REQUIRED ACTION: Where the line with "[00:00:02.18]" appears below, start writing out lines exactly, and finish with the line with "[00:00:04.18]", which is included; write out nothing else.

(Data excerpts)
------------------------------------------------
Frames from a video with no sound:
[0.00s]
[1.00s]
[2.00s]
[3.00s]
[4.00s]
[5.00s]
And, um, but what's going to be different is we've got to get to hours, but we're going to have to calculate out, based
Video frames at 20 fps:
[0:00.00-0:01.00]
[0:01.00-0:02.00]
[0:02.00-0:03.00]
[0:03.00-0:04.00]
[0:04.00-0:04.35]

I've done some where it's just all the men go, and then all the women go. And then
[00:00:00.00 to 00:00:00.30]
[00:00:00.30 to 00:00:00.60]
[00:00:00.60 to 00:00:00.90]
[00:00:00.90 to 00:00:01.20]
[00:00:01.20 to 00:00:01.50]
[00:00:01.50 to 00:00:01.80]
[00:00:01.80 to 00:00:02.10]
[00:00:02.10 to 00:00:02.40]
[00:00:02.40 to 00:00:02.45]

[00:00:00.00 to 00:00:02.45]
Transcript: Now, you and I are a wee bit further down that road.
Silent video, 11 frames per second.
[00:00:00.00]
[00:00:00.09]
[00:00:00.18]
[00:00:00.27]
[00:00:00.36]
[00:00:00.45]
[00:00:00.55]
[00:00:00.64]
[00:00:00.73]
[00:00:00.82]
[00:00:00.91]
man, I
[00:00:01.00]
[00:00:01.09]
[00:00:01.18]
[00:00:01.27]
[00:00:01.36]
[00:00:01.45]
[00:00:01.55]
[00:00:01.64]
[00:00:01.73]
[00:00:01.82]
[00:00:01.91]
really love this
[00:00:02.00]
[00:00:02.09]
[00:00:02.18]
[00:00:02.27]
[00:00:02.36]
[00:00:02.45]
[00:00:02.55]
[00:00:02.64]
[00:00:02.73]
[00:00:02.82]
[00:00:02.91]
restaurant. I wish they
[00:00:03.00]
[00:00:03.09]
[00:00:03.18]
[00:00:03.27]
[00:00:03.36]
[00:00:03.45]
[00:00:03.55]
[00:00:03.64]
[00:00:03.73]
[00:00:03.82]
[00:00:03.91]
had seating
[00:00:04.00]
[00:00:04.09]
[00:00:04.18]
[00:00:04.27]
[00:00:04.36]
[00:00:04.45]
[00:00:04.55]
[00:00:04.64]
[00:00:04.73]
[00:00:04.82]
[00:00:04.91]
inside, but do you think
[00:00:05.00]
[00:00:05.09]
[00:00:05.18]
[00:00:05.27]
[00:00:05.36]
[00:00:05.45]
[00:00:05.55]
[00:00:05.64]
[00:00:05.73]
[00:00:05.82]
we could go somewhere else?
------------------------------------------------
OUTPUT BELOW:
[00:00:02.18]
[00:00:02.27]
[00:00:02.36]
[00:00:02.45]
[00:00:02.55]
[00:00:02.64]
[00:00:02.73]
[00:00:02.82]
[00:00:02.91]
restaurant. I wish they
[00:00:03.00]
[00:00:03.09]
[00:00:03.18]
[00:00:03.27]
[00:00:03.36]
[00:00:03.45]
[00:00:03.55]
[00:00:03.64]
[00:00:03.73]
[00:00:03.82]
[00:00:03.91]
had seating
[00:00:04.00]
[00:00:04.09]
[00:00:04.18]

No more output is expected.